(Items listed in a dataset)
####################

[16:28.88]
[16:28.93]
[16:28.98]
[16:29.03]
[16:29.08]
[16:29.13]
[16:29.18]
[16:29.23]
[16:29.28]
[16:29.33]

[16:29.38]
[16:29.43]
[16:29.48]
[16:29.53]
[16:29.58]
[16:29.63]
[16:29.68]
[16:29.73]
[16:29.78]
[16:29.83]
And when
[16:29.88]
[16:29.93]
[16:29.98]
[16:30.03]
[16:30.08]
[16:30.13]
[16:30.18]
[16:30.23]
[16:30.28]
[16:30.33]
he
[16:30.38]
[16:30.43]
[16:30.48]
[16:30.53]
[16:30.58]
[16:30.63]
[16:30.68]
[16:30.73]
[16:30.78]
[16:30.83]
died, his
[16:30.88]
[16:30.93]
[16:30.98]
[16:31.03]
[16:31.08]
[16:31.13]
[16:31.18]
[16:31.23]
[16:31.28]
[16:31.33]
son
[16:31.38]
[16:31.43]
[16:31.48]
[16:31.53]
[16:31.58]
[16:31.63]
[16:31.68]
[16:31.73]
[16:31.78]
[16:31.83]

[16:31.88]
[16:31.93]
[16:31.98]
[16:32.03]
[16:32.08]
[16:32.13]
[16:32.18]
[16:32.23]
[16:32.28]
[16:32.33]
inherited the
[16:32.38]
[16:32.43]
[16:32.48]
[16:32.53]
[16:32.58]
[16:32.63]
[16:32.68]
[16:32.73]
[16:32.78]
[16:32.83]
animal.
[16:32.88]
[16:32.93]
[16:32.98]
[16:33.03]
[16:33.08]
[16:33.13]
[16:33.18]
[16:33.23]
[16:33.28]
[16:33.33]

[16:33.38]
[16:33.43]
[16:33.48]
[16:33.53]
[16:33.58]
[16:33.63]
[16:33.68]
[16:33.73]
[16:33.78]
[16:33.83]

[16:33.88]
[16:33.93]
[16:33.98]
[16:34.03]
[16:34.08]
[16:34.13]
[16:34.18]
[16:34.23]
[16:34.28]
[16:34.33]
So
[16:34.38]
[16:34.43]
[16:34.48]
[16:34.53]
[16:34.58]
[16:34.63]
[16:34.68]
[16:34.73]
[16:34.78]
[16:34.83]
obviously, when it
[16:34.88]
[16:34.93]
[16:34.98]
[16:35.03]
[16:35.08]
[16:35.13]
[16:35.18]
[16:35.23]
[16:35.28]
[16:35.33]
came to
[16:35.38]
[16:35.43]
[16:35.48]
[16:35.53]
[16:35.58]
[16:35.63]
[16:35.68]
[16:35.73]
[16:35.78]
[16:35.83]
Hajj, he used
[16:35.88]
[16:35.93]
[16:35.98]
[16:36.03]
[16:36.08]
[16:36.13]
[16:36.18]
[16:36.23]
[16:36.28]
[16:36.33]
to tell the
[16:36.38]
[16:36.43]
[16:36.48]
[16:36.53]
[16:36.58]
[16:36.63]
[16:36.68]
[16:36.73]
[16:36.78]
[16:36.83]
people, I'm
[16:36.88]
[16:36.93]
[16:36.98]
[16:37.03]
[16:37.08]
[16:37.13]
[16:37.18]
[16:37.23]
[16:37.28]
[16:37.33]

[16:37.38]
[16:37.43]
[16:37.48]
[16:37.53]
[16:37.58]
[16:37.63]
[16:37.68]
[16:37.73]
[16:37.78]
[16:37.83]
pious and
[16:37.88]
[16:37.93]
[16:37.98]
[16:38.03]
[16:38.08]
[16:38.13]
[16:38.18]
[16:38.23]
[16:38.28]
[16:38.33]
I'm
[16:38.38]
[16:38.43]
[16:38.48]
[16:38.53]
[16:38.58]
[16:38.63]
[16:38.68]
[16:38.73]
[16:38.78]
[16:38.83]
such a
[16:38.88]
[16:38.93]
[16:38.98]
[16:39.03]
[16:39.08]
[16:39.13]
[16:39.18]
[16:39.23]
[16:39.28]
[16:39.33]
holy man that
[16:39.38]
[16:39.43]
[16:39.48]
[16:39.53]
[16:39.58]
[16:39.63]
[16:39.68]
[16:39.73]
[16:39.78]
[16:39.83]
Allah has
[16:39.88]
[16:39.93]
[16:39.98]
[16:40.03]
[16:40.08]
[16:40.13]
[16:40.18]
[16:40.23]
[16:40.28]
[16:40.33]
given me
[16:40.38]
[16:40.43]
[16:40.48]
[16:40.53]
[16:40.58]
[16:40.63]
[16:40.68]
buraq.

####################

* Task goal: Copy out all the entries shown above, character for character.

* Output for this exercise:
[16:28.88]
[16:28.93]
[16:28.98]
[16:29.03]
[16:29.08]
[16:29.13]
[16:29.18]
[16:29.23]
[16:29.28]
[16:29.33]

[16:29.38]
[16:29.43]
[16:29.48]
[16:29.53]
[16:29.58]
[16:29.63]
[16:29.68]
[16:29.73]
[16:29.78]
[16:29.83]
And when
[16:29.88]
[16:29.93]
[16:29.98]
[16:30.03]
[16:30.08]
[16:30.13]
[16:30.18]
[16:30.23]
[16:30.28]
[16:30.33]
he
[16:30.38]
[16:30.43]
[16:30.48]
[16:30.53]
[16:30.58]
[16:30.63]
[16:30.68]
[16:30.73]
[16:30.78]
[16:30.83]
died, his
[16:30.88]
[16:30.93]
[16:30.98]
[16:31.03]
[16:31.08]
[16:31.13]
[16:31.18]
[16:31.23]
[16:31.28]
[16:31.33]
son
[16:31.38]
[16:31.43]
[16:31.48]
[16:31.53]
[16:31.58]
[16:31.63]
[16:31.68]
[16:31.73]
[16:31.78]
[16:31.83]

[16:31.88]
[16:31.93]
[16:31.98]
[16:32.03]
[16:32.08]
[16:32.13]
[16:32.18]
[16:32.23]
[16:32.28]
[16:32.33]
inherited the
[16:32.38]
[16:32.43]
[16:32.48]
[16:32.53]
[16:32.58]
[16:32.63]
[16:32.68]
[16:32.73]
[16:32.78]
[16:32.83]
animal.
[16:32.88]
[16:32.93]
[16:32.98]
[16:33.03]
[16:33.08]
[16:33.13]
[16:33.18]
[16:33.23]
[16:33.28]
[16:33.33]

[16:33.38]
[16:33.43]
[16:33.48]
[16:33.53]
[16:33.58]
[16:33.63]
[16:33.68]
[16:33.73]
[16:33.78]
[16:33.83]

[16:33.88]
[16:33.93]
[16:33.98]
[16:34.03]
[16:34.08]
[16:34.13]
[16:34.18]
[16:34.23]
[16:34.28]
[16:34.33]
So
[16:34.38]
[16:34.43]
[16:34.48]
[16:34.53]
[16:34.58]
[16:34.63]
[16:34.68]
[16:34.73]
[16:34.78]
[16:34.83]
obviously, when it
[16:34.88]
[16:34.93]
[16:34.98]
[16:35.03]
[16:35.08]
[16:35.13]
[16:35.18]
[16:35.23]
[16:35.28]
[16:35.33]
came to
[16:35.38]
[16:35.43]
[16:35.48]
[16:35.53]
[16:35.58]
[16:35.63]
[16:35.68]
[16:35.73]
[16:35.78]
[16:35.83]
Hajj, he used
[16:35.88]
[16:35.93]
[16:35.98]
[16:36.03]
[16:36.08]
[16:36.13]
[16:36.18]
[16:36.23]
[16:36.28]
[16:36.33]
to tell the
[16:36.38]
[16:36.43]
[16:36.48]
[16:36.53]
[16:36.58]
[16:36.63]
[16:36.68]
[16:36.73]
[16:36.78]
[16:36.83]
people, I'm
[16:36.88]
[16:36.93]
[16:36.98]
[16:37.03]
[16:37.08]
[16:37.13]
[16:37.18]
[16:37.23]
[16:37.28]
[16:37.33]

[16:37.38]
[16:37.43]
[16:37.48]
[16:37.53]
[16:37.58]
[16:37.63]
[16:37.68]
[16:37.73]
[16:37.78]
[16:37.83]
pious and
[16:37.88]
[16:37.93]
[16:37.98]
[16:38.03]
[16:38.08]
[16:38.13]
[16:38.18]
[16:38.23]
[16:38.28]
[16:38.33]
I'm
[16:38.38]
[16:38.43]
[16:38.48]
[16:38.53]
[16:38.58]
[16:38.63]
[16:38.68]
[16:38.73]
[16:38.78]
[16:38.83]
such a
[16:38.88]
[16:38.93]
[16:38.98]
[16:39.03]
[16:39.08]
[16:39.13]
[16:39.18]
[16:39.23]
[16:39.28]
[16:39.33]
holy man that
[16:39.38]
[16:39.43]
[16:39.48]
[16:39.53]
[16:39.58]
[16:39.63]
[16:39.68]
[16:39.73]
[16:39.78]
[16:39.83]
Allah has
[16:39.88]
[16:39.93]
[16:39.98]
[16:40.03]
[16:40.08]
[16:40.13]
[16:40.18]
[16:40.23]
[16:40.28]
[16:40.33]
given me
[16:40.38]
[16:40.43]
[16:40.48]
[16:40.53]
[16:40.58]
[16:40.63]
[16:40.68]
buraq.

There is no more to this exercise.